— Я уже от него. Благодарю вас за уход.
— Благодарить нечего. Я его перевязывала. Пулю вынимает доктор Ляшко, он второй час в операционной.
— Сестра милосердия…
Я замолчал, не зная, что сказать. Мне, вообще говоря, по ситуации надо было пройти. Она стояла, держа лоток с тампонами. Я загораживал тропку.
— Чернова, — произнесла она так, словно этот вопрос ей уже сегодня задавали. — Елизавета Андреевна Чернова. Из дивизионной перевязочной, прикомандирована к вашему полку с прошлой недели.
— Прапорщик Мезенцев.
— Я знаю, ваше благородие.
Она сказала это просто, без всякого подтекста, и у меня на секунду, прежде чем я сообразил, ухнуло в груди так, как не ухало ни от одного австрийского снаряда. Она знала. Меня. В лицо, по фамилии. Уже. На войне неделю.
— Откуда?
— Доктор Ляшко рассказывал. Он ведёт записи контуженных и вами, судя по его словам, интересуется. Говорит, вы очень быстро пришли в себя, быстрее обычного. Это пометил.
Она выдержала секунду, не отводя взгляда.

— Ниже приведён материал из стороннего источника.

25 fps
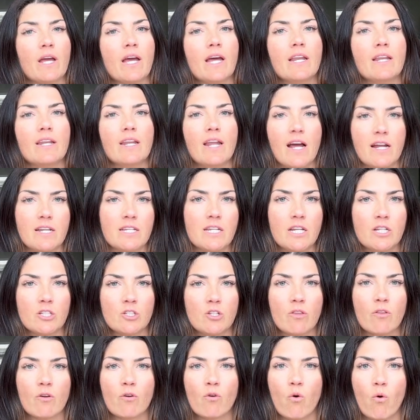connecting
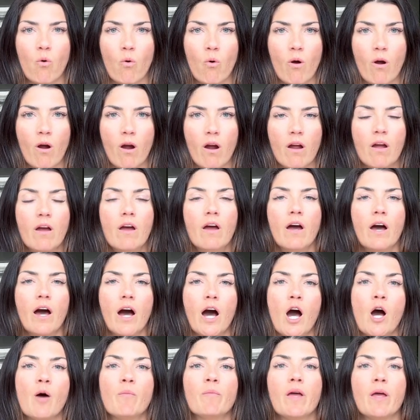to the core
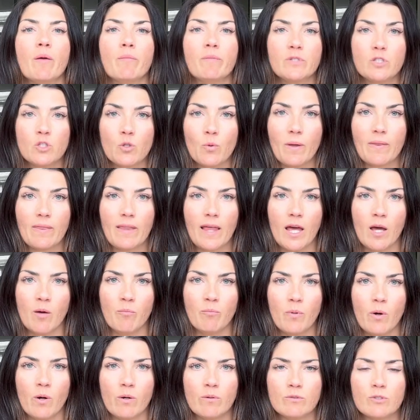in between the
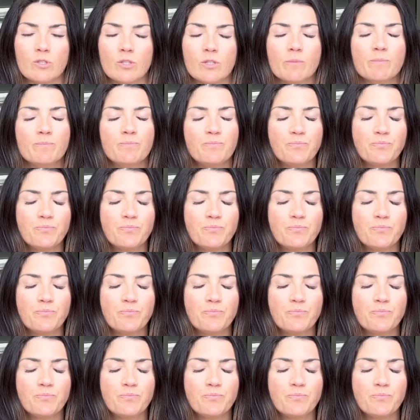hip bones.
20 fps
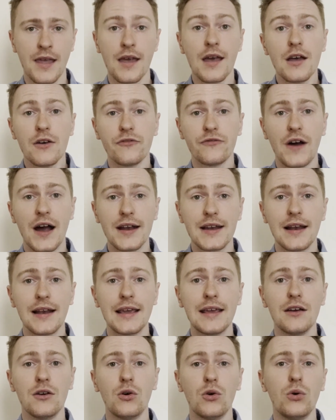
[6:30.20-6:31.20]

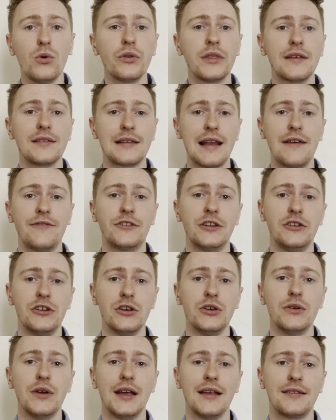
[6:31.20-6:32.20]
Finally, all that's left to
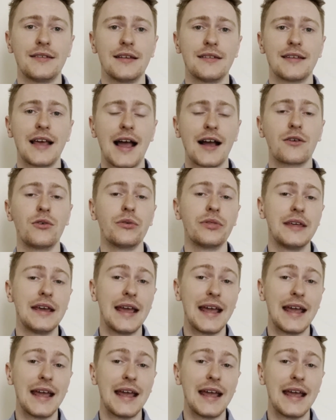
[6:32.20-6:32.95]
do is to tackle the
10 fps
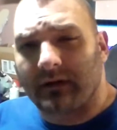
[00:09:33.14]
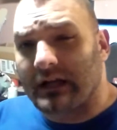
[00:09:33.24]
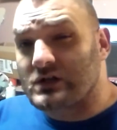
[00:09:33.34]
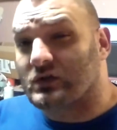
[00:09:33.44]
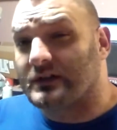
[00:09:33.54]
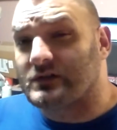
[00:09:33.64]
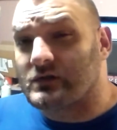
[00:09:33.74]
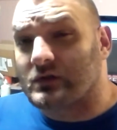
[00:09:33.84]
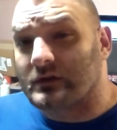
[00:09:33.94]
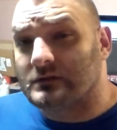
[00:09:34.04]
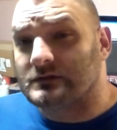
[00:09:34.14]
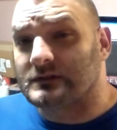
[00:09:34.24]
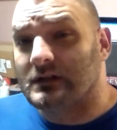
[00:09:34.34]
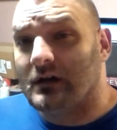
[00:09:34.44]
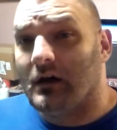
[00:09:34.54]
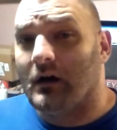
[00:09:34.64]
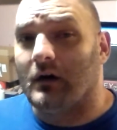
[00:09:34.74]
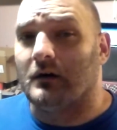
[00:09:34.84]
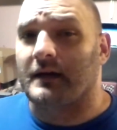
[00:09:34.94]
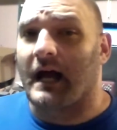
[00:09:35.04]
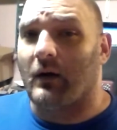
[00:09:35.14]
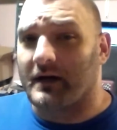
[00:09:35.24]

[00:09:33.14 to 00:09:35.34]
electronic tutorials on how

— У вас, ваше благородие, ещё один ваш солдат сейчас на столе. Неверов. Осколок в шее. Я вам заранее не скажу — доктор не любит. Но, если вы подождёте часа два, он к вам выйдет и скажет сам.
— Я подожду.
Она чуть приподняла уголок рта — не улыбкой, а той тенью улыбки, которая у женщин в лазарете появляется тогда, когда, не смея быть тёплыми к раненым, они всё-таки не хотят быть холодными к живым.
— Тогда разрешите пройти, ваше благородие.
— Разумеется.
Я шагнул в сторону, к столбику. Она прошла мимо, не ускоряя и не замедляя шаг. От неё тянуло лазаретом, но слабо — и ещё слабее, под лазаретом, чем-то, что уже не было больничным: лавандой, может быть, или тонкой женской туалетной водой, сорт которой в моей нынешней жизни мне был неведом. У меня, если честно, был один миг, когда я подумал: подожди. Сказать. Что — я не знал. Но сказать.
Я не сказал ничего. Она ушла к своей палатке. Я остался у столбика.
Фёдор Тихонович, подошедший сбоку, молча приподнял фуражку, поздоровался с ней через пять шагов дистанции — она ему ответила коротким наклоном головы, — и потом, когда она уже скрылась в палатке, аккуратно встал рядом со мной.
— Подождём, ваше благородие?
— Подождём, Фёдор Тихонович.
— Я вам сейчас найду, где сесть. И чаю принесу.
Он ушёл. Я остался стоять у столбика один. Дождь моросил мелко. За палаткой санитаров понесли следующие пустые носилки.
Елизавета Андреевна.
Я не знал, как Мезенцев на неё смотрел в первый раз — и смотрел ли. Не знал, пересекались ли они в лазарете за эту неделю. Я стоял и соображал одно: со мной, Глебом, произошла одна маленькая, но отчётливая вещь. Я посмотрел на женщину, с которой обменялся двенадцатью или пятнадцатью словами, и мне впервые за все четыре дня захотелось вернуться к ней вечером. Не сегодня. Просто однажды.